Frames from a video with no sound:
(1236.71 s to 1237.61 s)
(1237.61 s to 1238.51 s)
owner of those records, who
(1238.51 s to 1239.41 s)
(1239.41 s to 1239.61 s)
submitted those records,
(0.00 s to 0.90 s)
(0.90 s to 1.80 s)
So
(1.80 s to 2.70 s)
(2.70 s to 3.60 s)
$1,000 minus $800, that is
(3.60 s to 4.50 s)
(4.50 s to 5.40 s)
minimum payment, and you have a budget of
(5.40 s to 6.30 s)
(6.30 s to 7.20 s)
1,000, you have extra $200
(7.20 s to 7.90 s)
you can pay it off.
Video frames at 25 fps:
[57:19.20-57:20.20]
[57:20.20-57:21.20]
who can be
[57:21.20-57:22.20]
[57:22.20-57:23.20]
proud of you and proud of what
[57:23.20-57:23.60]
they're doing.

_ _ _ _ _ _ _

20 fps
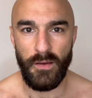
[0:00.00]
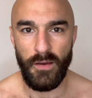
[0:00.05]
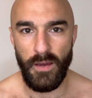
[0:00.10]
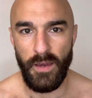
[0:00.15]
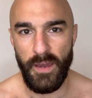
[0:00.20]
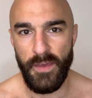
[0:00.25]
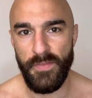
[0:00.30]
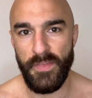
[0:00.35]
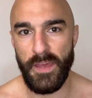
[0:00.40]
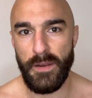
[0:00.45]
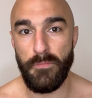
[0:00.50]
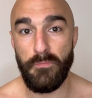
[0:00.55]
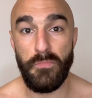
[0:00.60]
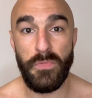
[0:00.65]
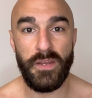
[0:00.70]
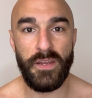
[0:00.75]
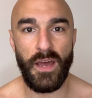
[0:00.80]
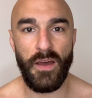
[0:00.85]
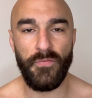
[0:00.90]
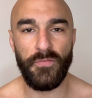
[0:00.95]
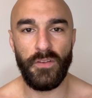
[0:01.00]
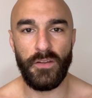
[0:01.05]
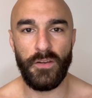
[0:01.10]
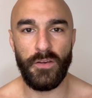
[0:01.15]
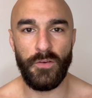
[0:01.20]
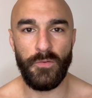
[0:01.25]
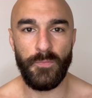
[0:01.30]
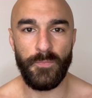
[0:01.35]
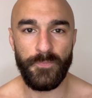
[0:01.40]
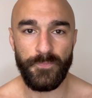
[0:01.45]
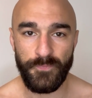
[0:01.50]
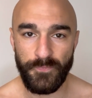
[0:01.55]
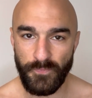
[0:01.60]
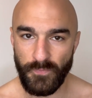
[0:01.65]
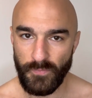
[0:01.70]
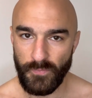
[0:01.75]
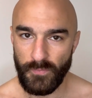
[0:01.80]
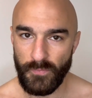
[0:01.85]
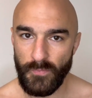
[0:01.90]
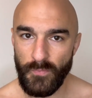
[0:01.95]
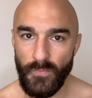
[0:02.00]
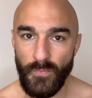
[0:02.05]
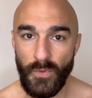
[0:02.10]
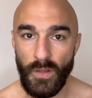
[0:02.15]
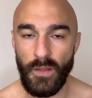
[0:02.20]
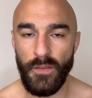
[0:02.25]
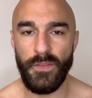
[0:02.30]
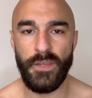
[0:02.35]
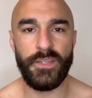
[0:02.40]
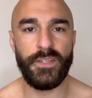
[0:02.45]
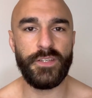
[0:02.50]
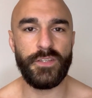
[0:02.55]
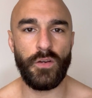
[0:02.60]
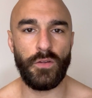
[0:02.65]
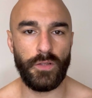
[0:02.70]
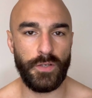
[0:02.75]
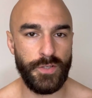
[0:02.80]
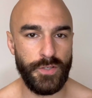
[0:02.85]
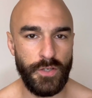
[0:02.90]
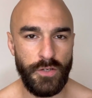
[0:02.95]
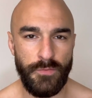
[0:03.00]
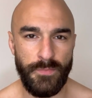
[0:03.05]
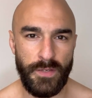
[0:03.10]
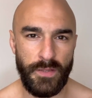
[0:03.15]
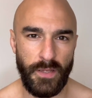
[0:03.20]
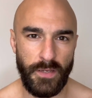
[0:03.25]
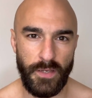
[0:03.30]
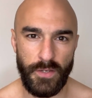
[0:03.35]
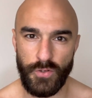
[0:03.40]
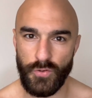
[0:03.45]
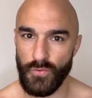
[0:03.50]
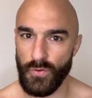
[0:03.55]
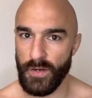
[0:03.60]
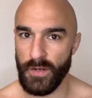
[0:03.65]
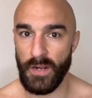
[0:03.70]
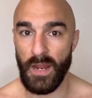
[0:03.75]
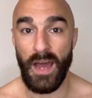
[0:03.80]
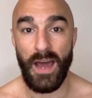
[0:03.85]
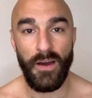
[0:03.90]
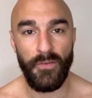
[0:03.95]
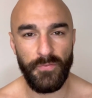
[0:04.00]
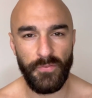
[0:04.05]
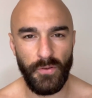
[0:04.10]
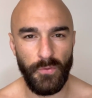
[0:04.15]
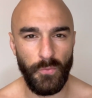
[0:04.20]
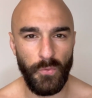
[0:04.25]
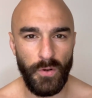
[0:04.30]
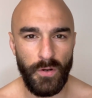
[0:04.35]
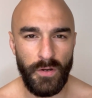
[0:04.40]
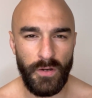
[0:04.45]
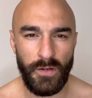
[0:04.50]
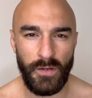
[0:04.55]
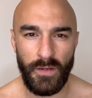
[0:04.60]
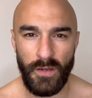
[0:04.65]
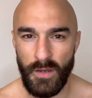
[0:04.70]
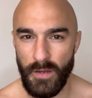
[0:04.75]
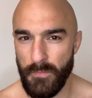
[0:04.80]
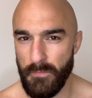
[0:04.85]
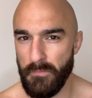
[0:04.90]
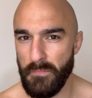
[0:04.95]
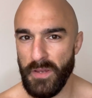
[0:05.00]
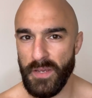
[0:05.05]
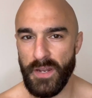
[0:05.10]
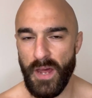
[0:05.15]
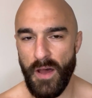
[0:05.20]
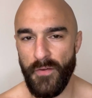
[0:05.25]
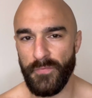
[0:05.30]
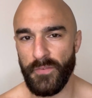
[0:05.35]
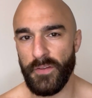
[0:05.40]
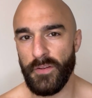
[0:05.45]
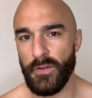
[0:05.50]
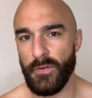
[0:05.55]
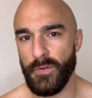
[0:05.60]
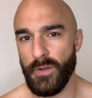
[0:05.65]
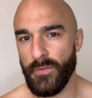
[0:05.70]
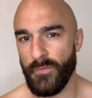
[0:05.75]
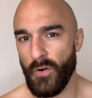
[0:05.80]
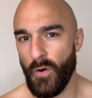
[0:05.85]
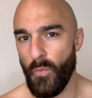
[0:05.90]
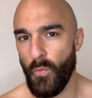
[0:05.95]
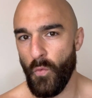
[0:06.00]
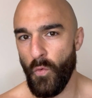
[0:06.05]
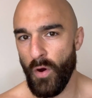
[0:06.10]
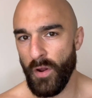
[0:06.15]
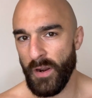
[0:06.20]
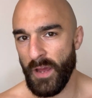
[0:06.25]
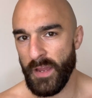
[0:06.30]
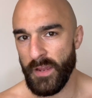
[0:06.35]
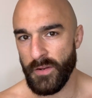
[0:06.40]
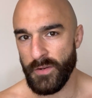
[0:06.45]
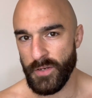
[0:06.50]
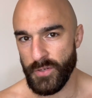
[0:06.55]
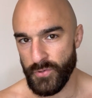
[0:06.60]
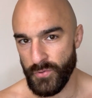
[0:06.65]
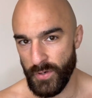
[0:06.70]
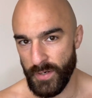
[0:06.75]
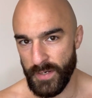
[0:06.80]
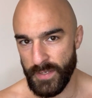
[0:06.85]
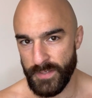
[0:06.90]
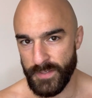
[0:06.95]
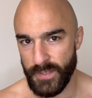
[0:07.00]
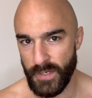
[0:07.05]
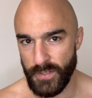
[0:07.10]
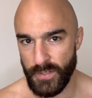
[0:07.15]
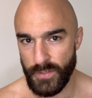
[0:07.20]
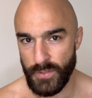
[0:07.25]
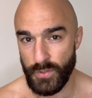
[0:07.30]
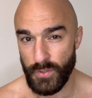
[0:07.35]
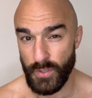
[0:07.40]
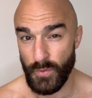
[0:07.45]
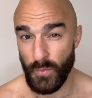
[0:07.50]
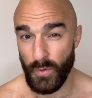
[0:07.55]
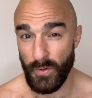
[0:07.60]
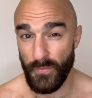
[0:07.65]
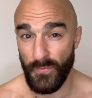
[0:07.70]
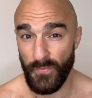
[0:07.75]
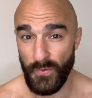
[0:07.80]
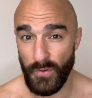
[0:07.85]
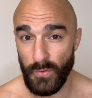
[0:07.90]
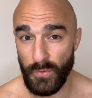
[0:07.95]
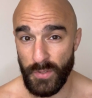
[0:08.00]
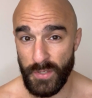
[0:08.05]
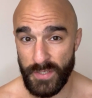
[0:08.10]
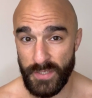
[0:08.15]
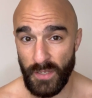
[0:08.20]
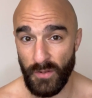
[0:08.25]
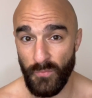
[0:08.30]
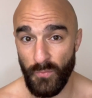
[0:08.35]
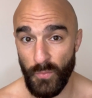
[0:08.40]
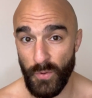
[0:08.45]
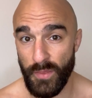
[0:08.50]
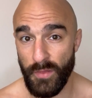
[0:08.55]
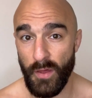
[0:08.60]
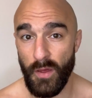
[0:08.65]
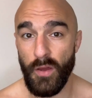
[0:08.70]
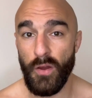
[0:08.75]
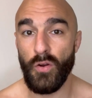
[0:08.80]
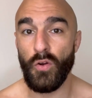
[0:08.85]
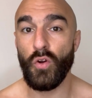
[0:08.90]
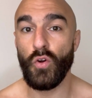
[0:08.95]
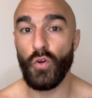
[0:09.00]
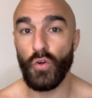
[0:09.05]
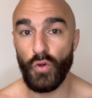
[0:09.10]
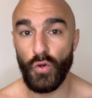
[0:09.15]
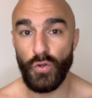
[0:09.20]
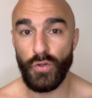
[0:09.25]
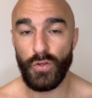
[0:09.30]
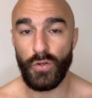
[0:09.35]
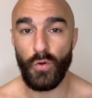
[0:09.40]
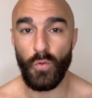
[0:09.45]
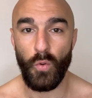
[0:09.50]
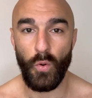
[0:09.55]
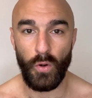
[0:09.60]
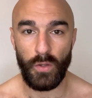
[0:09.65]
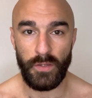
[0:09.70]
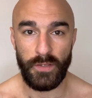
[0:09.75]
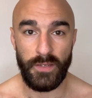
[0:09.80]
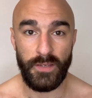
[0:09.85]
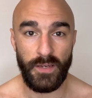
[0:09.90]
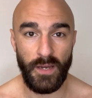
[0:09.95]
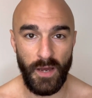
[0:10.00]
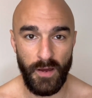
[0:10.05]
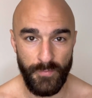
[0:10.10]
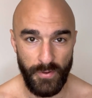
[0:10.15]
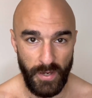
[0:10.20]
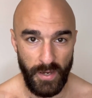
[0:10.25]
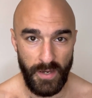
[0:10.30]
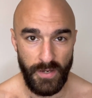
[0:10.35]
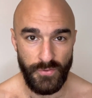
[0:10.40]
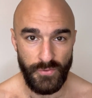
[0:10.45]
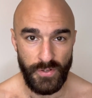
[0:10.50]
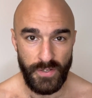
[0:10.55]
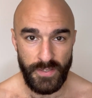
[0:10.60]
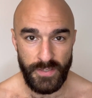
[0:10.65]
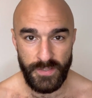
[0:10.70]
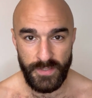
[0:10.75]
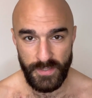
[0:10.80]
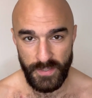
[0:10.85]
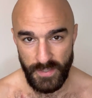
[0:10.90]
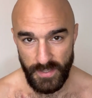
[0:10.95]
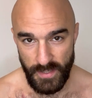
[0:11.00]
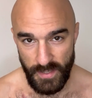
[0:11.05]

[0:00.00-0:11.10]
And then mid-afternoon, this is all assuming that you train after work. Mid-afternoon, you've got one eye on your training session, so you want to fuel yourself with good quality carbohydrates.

_ _ _ _ _ _ _

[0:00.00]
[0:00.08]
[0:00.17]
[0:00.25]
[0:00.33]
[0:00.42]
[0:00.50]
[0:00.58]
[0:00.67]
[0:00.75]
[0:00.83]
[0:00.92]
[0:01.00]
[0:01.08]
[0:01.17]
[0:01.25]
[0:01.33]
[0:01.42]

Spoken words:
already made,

_ _ _ _ _ _ _

Look above for the line with "Frames from a" and the line with "(1.80 s to 2.70 s)", and reproduce exactly those two lines plus every line between, nothing more.

* **Exercise output**
Frames from a video with no sound:
(1236.71 s to 1237.61 s)
(1237.61 s to 1238.51 s)
owner of those records, who
(1238.51 s to 1239.41 s)
(1239.41 s to 1239.61 s)
submitted those records,
(0.00 s to 0.90 s)
(0.90 s to 1.80 s)
So
(1.80 s to 2.70 s)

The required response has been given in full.